Saved data entries
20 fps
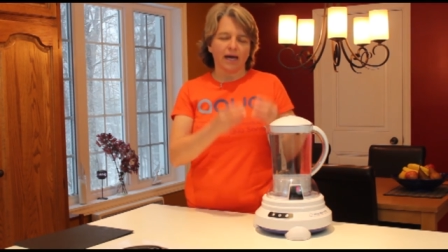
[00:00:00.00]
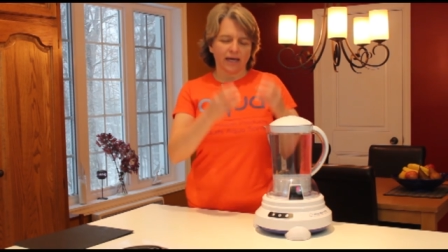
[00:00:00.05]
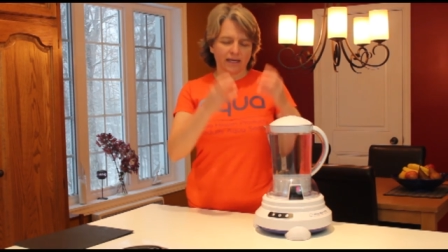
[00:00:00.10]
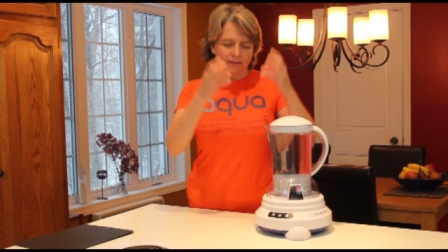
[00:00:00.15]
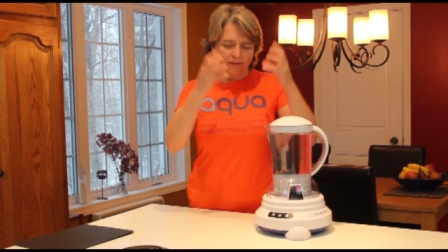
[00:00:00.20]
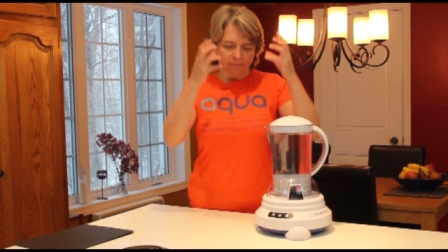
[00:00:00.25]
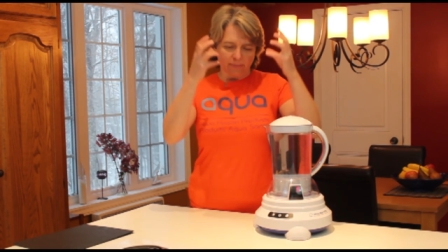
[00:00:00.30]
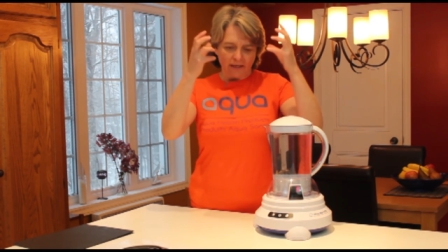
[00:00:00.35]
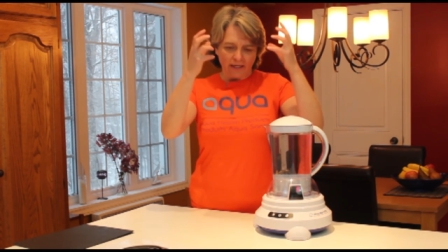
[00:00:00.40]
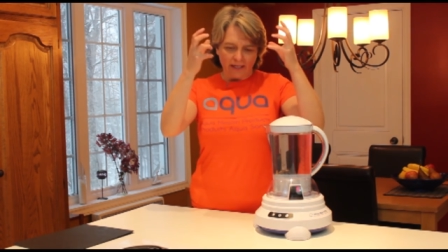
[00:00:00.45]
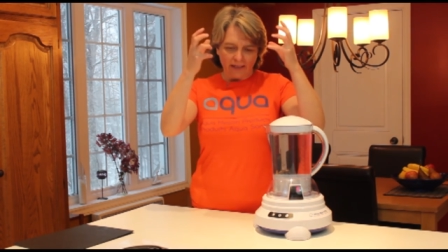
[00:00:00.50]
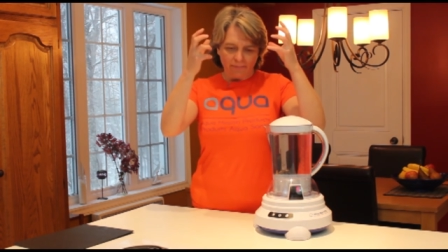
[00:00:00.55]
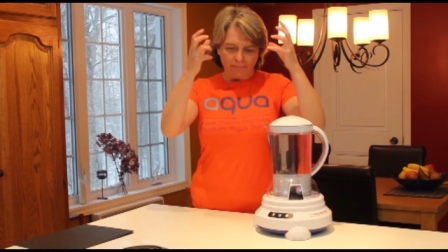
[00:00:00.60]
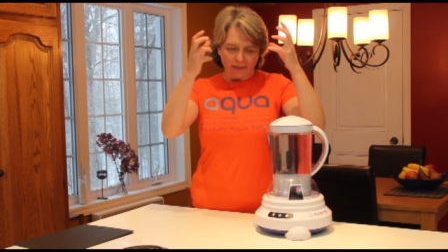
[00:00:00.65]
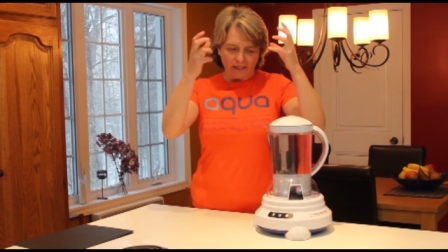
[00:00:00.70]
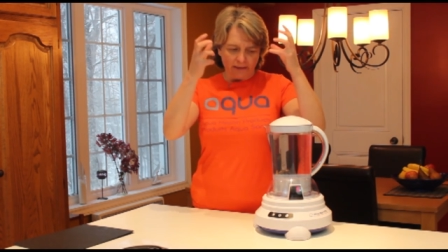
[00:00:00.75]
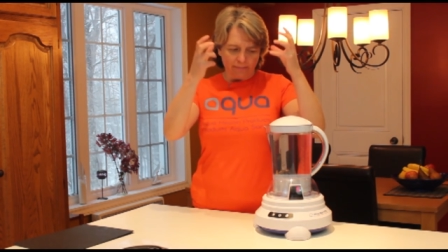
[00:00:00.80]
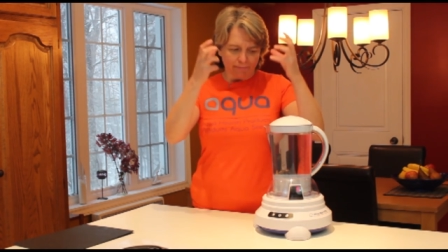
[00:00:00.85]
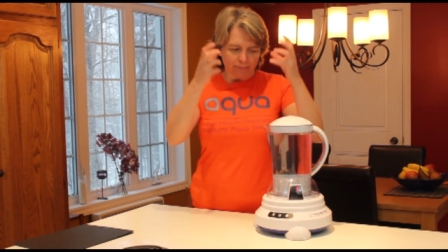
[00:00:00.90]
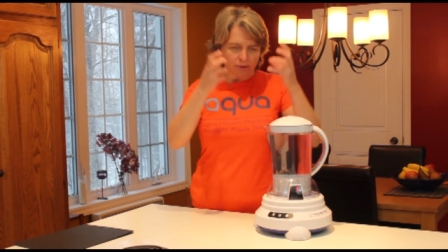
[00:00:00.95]
and by,
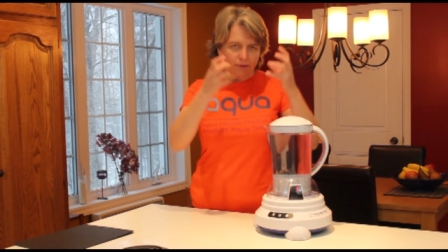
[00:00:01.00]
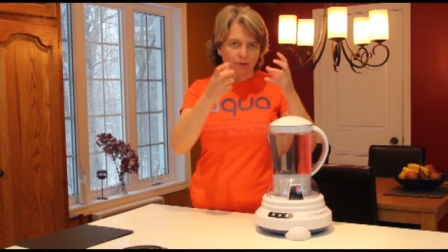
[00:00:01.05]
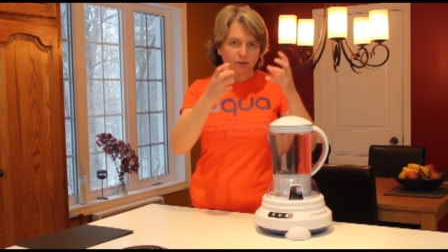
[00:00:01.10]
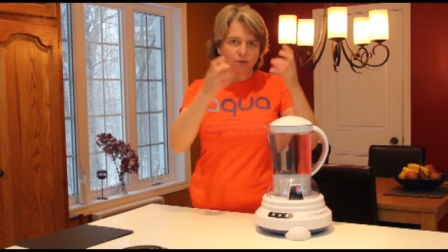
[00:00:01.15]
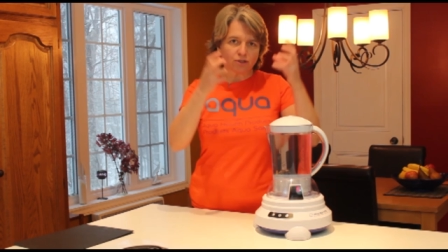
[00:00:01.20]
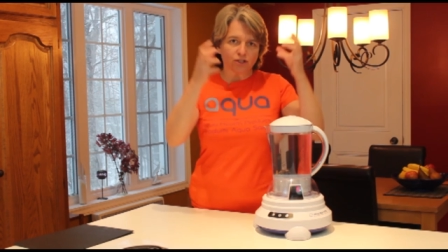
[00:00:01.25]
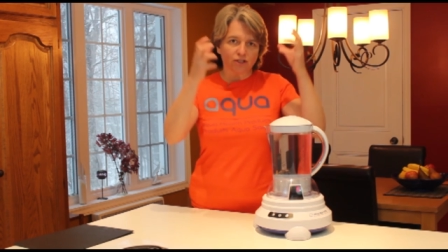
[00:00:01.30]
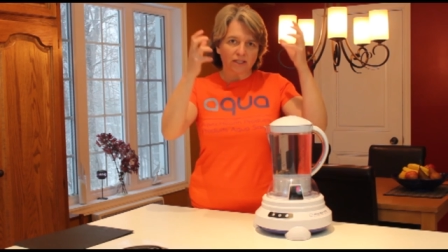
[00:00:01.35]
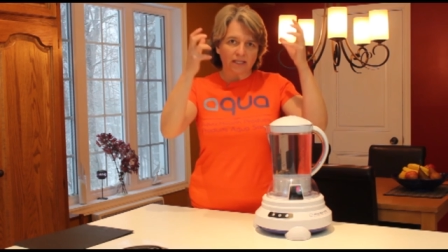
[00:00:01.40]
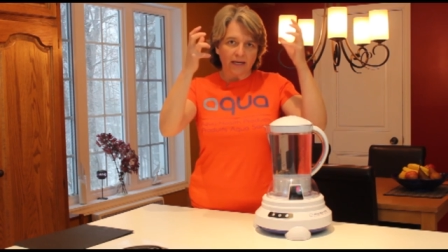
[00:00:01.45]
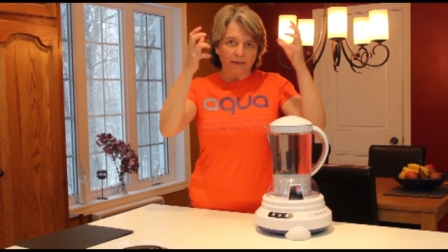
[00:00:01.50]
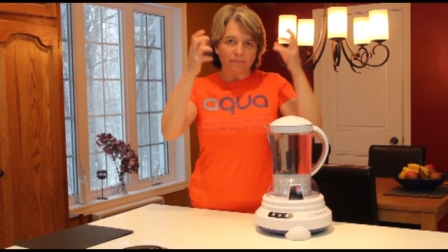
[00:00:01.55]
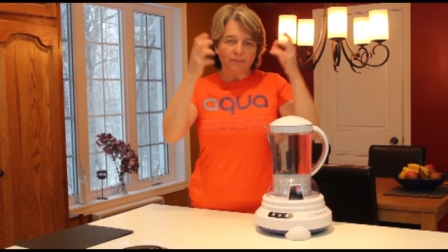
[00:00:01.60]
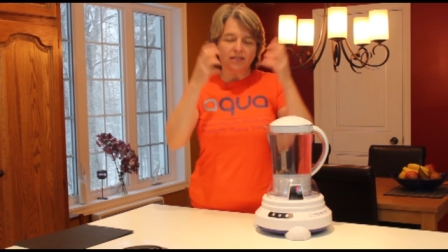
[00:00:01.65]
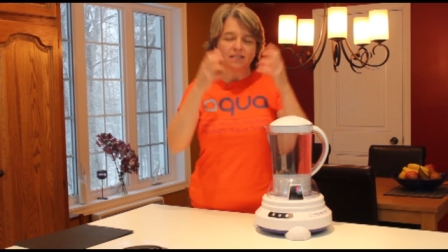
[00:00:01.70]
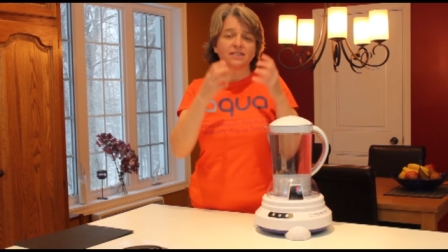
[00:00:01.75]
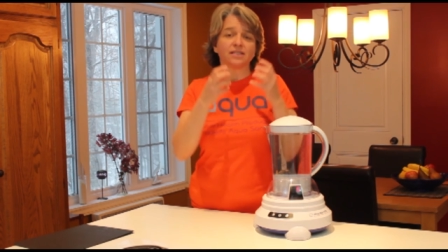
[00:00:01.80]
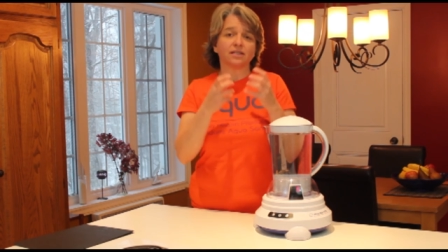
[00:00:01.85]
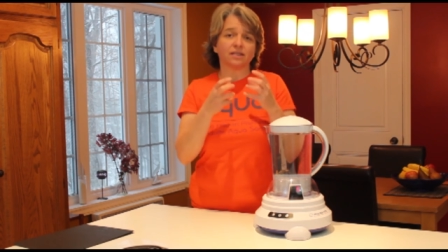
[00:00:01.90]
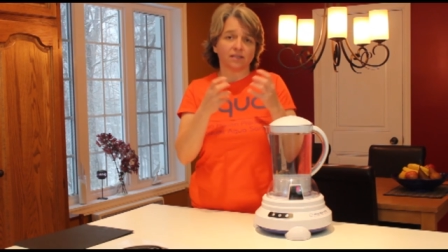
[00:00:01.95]
by implosion, that
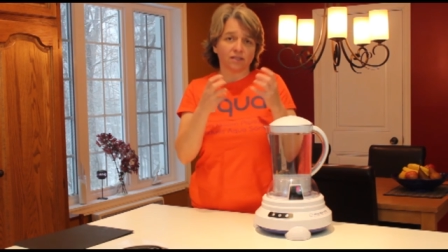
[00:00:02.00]
means uh,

### Exercise directions
Print once more, exactly, the lines from the one with "[00:00:00.90]" through the last line of the data, both ends included, without any pictures.

### Your solution
[00:00:00.90]
[00:00:00.95]
and by,
[00:00:01.00]
[00:00:01.05]
[00:00:01.10]
[00:00:01.15]
[00:00:01.20]
[00:00:01.25]
[00:00:01.30]
[00:00:01.35]
[00:00:01.40]
[00:00:01.45]
[00:00:01.50]
[00:00:01.55]
[00:00:01.60]
[00:00:01.65]
[00:00:01.70]
[00:00:01.75]
[00:00:01.80]
[00:00:01.85]
[00:00:01.90]
[00:00:01.95]
by implosion, that
[00:00:02.00]
means uh,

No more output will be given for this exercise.